Every line of the material must be restated exactly, though not its pictures.

** Opening Supplied data block **

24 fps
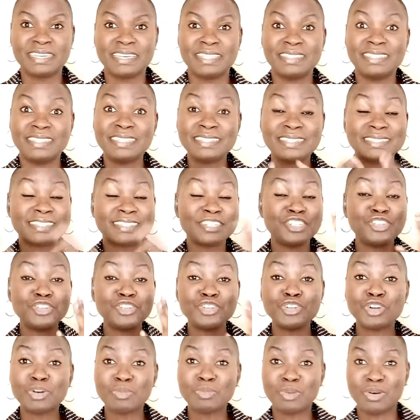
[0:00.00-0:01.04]
this is the new
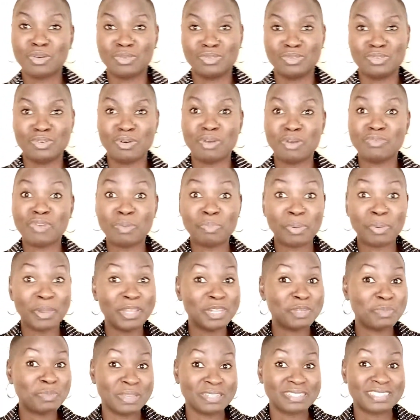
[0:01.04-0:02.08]
normal of
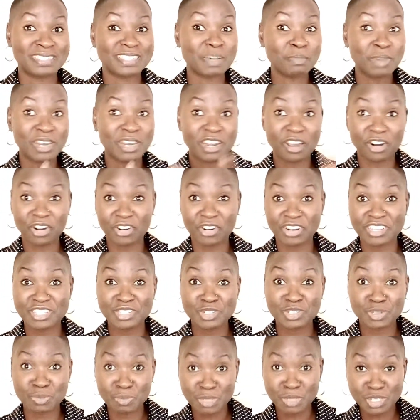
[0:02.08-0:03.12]
appointments. Someone agrees
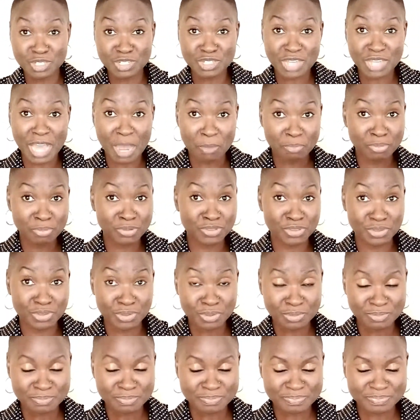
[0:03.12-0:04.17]
to meet up with
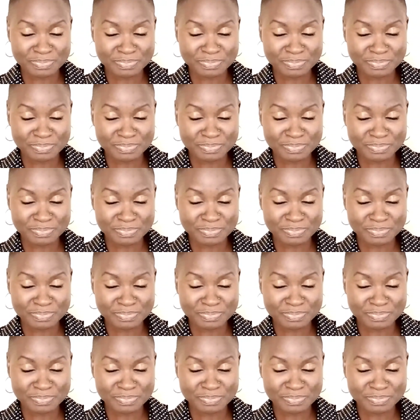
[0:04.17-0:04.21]
you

** Closing Supplied data block **

Exercise output:
24 fps
[0:00.00-0:01.04]
this is the new
[0:01.04-0:02.08]
normal of
[0:02.08-0:03.12]
appointments. Someone agrees
[0:03.12-0:04.17]
to meet up with
[0:04.17-0:04.21]
you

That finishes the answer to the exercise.